Пересохло во рту, и Катя выпила почти полкрынки, что стояла в углу на тумбочке, снова легла, но сна не было, и она вспомнила, как в жаркие дни, когда жжет нещадное солнце, в Алове девушки и парни обливают прохожих водой: ведь по поверью, обливание призывает дождь к иссохшей земле. И обливают с хохотом, с криком — кого попало.
Катя окатила ведром ледяной воды проходившего мимо Вадима Коврова, — сына учителя. А он, оказывается, из Зарецкой семинарии шел, в кармане учительский диплом нес. Гордый такой, радостный, а на него холодной водицей — б-бух! Все смеются, а он дрожит и плачет от обиды. Достает из кармана бумагу — свидетельство об окончании учительской семинарии, превратившееся в бумажный кисель!..

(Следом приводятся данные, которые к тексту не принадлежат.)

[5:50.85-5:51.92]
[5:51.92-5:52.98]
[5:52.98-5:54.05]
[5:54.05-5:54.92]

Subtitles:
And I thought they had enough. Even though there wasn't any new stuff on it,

И вдруг в озноб бросило Катю — никак не согреется под одеялом. То вдруг жарко, то зуб на зуб не попадает. Почему так? Что с ней?..
Почудилось, будто поют за окном. И песня-то ведь знакомая. Ее нищенка Меркуловна пела… Умерла она, а песня осталась. Но не Меркуловна это поет, нет, это Танин голос — некрасивый, как у овечки, которая едва объягнилась; Таня и сама о том знает, и поэтому всегда говорит или поет шепотом или вполголоса. А поет смешно. Ведь по-русски надо бы так: «В черной траур наряжусь, пойду в речке утоплюсь». А Таня смысла не понимает, поет:
Нет, вот как надо…
И вдруг снова причудился чей-то голос со стороны. Кто-то вошел в комнату?
— О чем ты поешь, сестра?
Кто пел? Ведь это не она, а Таня пела. Кто стоит рядом и так пристально на нее смотрит?

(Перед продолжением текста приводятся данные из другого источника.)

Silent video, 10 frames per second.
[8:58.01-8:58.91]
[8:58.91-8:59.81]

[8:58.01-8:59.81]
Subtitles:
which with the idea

Почувствовала на лбу прохладную ладонь.
— Страждет во болезни сестра. Бредит, горит. Лекаршу бы…
Куда ни посмотри — всюду водит осень желтые хороводы. Березки под окном у Нужаевых точно расплачиваются за красную летнюю радость: падают с них листочки, как золотые монетки.
Платон шьет Андрюшке из черной нанки пиджак.

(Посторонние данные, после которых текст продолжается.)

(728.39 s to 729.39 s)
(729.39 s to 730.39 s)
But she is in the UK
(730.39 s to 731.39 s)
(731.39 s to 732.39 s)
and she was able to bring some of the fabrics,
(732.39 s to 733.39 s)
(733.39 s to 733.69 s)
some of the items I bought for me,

— Иди, — наконец подозвал он сына. — Примерим.
Натянул свою портняжную штуку на Андрейку, туго стянул обе полы и, закрепив их четырьмя булавками, сказал:
— Не дыши.
Андрюшка, глядя на осыпающуюся березку за окном, вздохнул. Иголки разлетелись, и полы пиджачка раскинулись, как листья на вилке капусты.
— Забыл, что сказано было?
— Тесно-о… Как же дышать буду?
— Когда расстегнешь пиджак, дыши сколько влезет, — шутливо ответил Платон.
— Зачем такой узкий мне?
— Материала, сынка, кот наплакал.
— А зимой как же?.. Не застегнешься — замерзнешь.
— Не беспокойся, как-нибудь… В полсилы дышать будешь.
В окне, которое смотрит на улицу, промелькнула чья-то шапка. Тут же вошел Елисей Барякин.
— Вот это плант, — проговорил он, крестясь, — смотрю, некогда тебе, Платон Тимохеич, и поговорить со мной. Здорово.
— Добро пожаловать. Иди, Андрей, побегай.
Платон кивнул Елисею на переднюю лавку, к себе поближе, и начал вырезать ножницами в своем изделии места, помеченные мелом. Елисей сказал, что пришел посоветоваться. Беда у него не беда, а какая-то маета на душе, от которой ни днем ни ночью никакого покоя, — вот и ходит как неприкаянный, ничего на свете не мило, ни к чему душа не лежит, а такая тоска зеленая, что впору и застрелиться бы. Чай, не раз, наверно, слышал Платон про его жену Ульяну. Замуж выходила за Романа и родила от него. Потом снова вернулась… И теперь живут они, прямо сказать, неплохо. Жаловаться на нее — грех. Только вот ее сынишка не по душе ему, Елисею. И он даже в Саров ходил — думал спросить на моленье «медвежьего дружка»: что делать и как быть. Есть там гладкий камень. На нем заметен след стоявшего на коленях. Люди говорят, оставил этот след денно и нощно молящийся пустынник Серафим. Туда, к этому камню, и пришел Елисей. Молясь, прильнул лбом к гладкому и холодному камню и до утра старался услышать, что ответит отец Серафим, но ничего не услышал, хотя и трижды спрашивал, а молитвы читал беспрестанно. Вот какая, значит, у него маета. Всю душу себе извел.